Exercise
Exactly the lines from the line that has "[0:05.00-0:06.00]" through the final line below are to be retyped, and the pictures are not.

Dataset extract
--------
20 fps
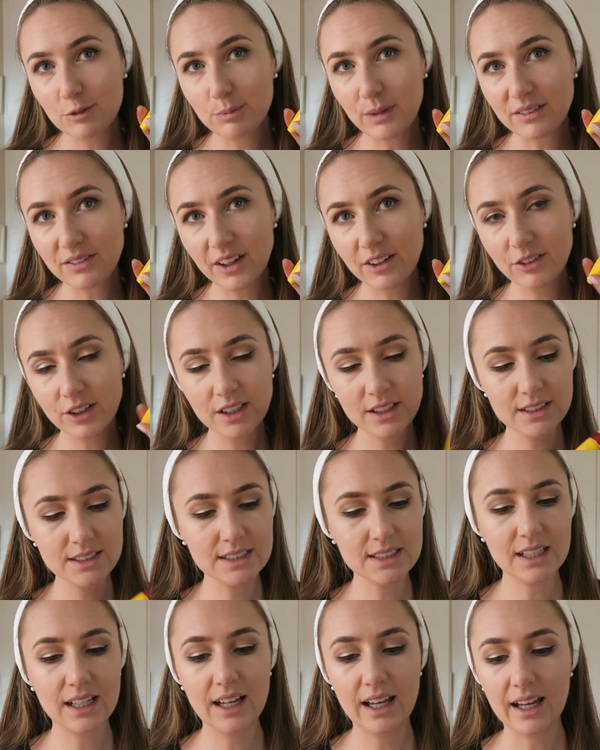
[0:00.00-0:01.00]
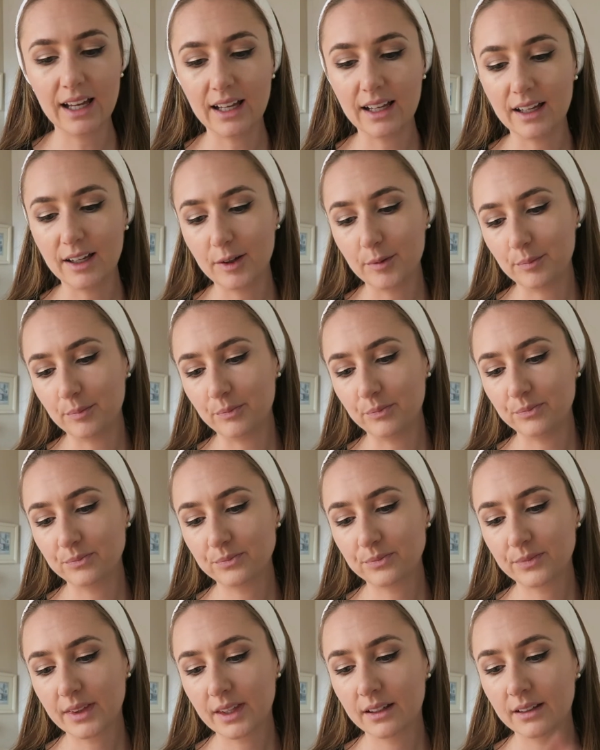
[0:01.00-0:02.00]
My favorite
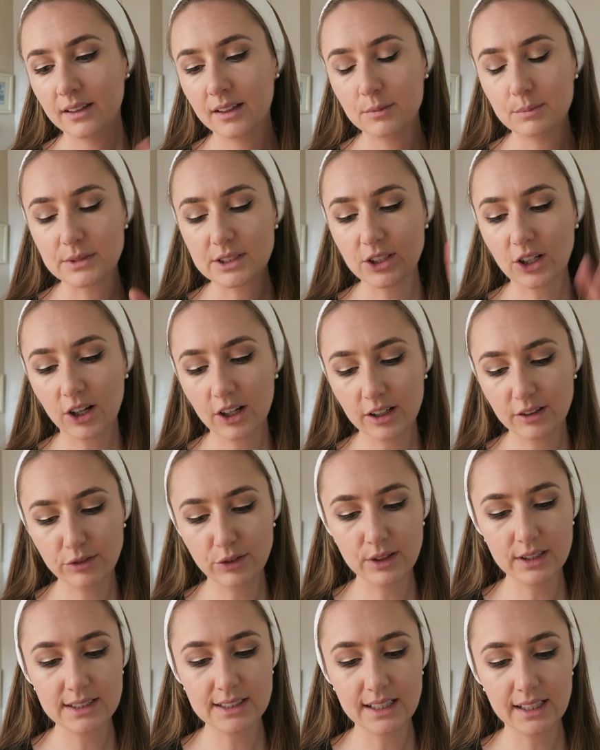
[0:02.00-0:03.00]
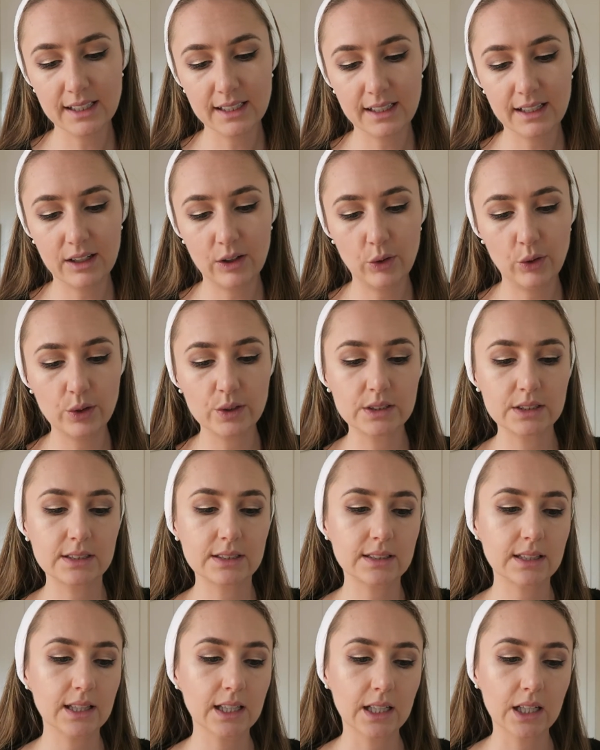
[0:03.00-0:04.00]
mascara for this year was
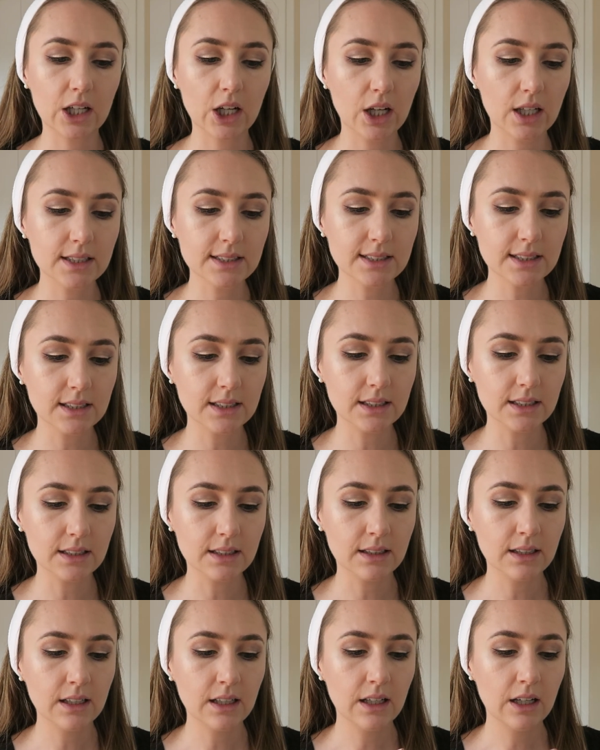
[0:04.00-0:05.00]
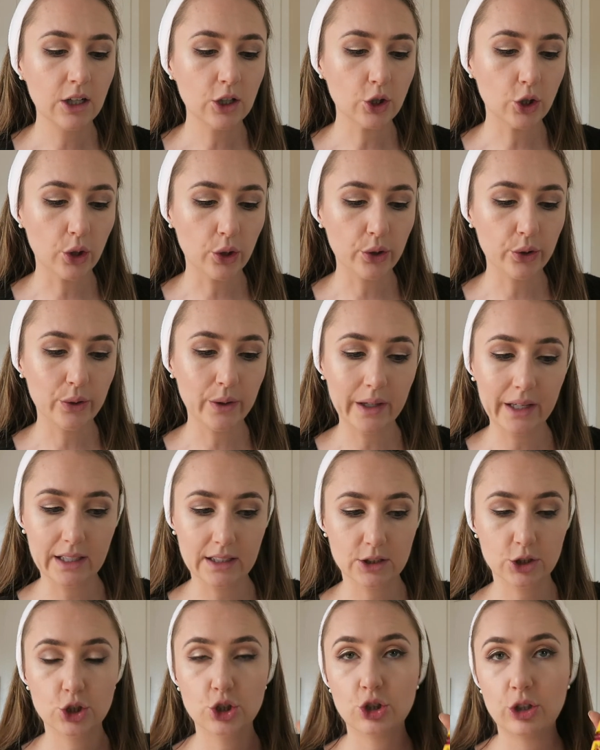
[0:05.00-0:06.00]
the Colossal Go
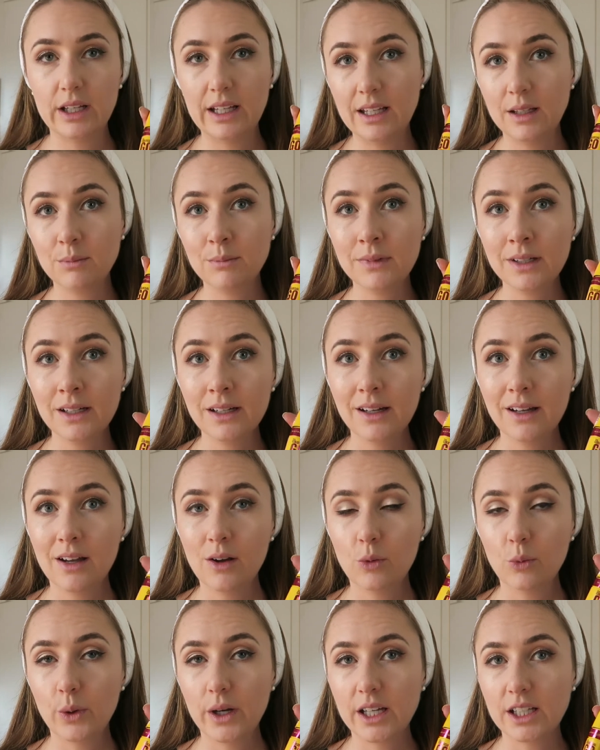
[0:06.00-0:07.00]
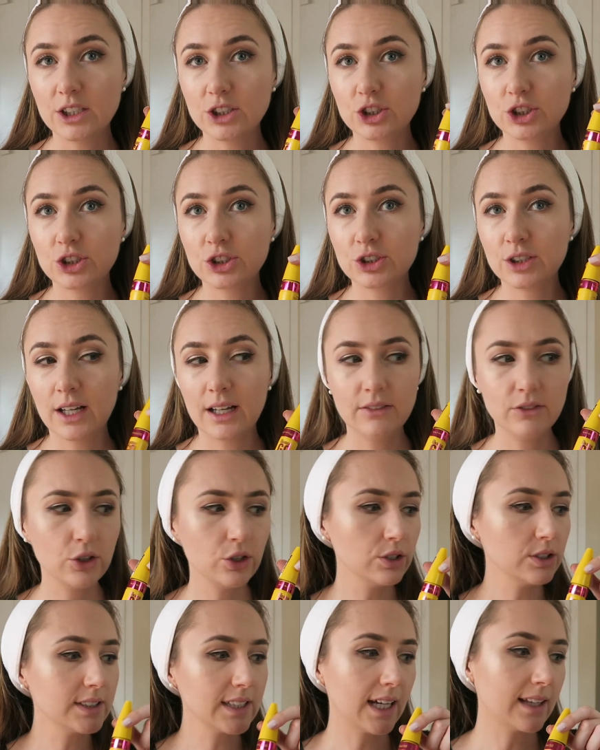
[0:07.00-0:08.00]
Extreme, which I've
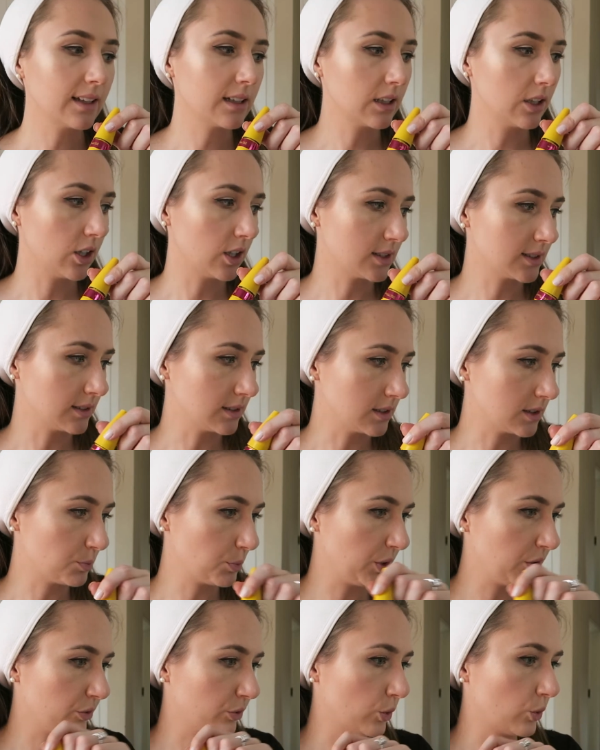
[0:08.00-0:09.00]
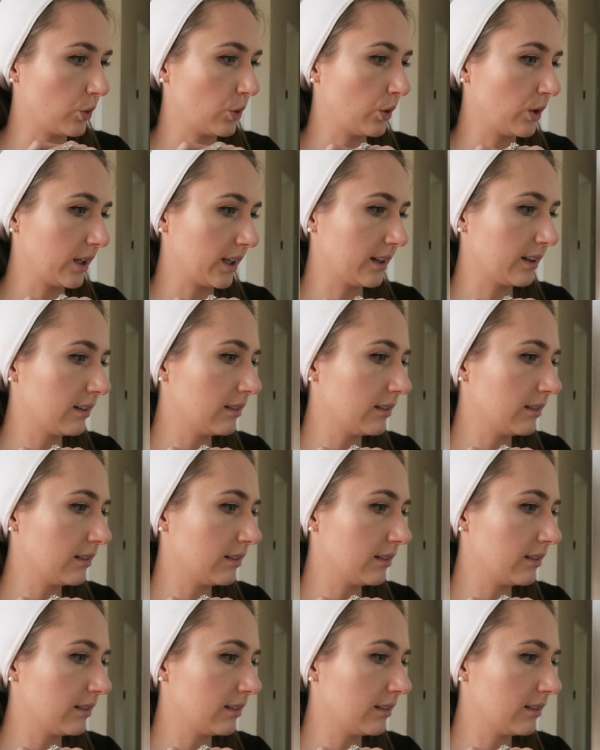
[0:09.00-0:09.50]
used other Colossals before.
--------
Answer section
[0:05.00-0:06.00]
the Colossal Go
[0:06.00-0:07.00]
[0:07.00-0:08.00]
Extreme, which I've
[0:08.00-0:09.00]
[0:09.00-0:09.50]
used other Colossals before.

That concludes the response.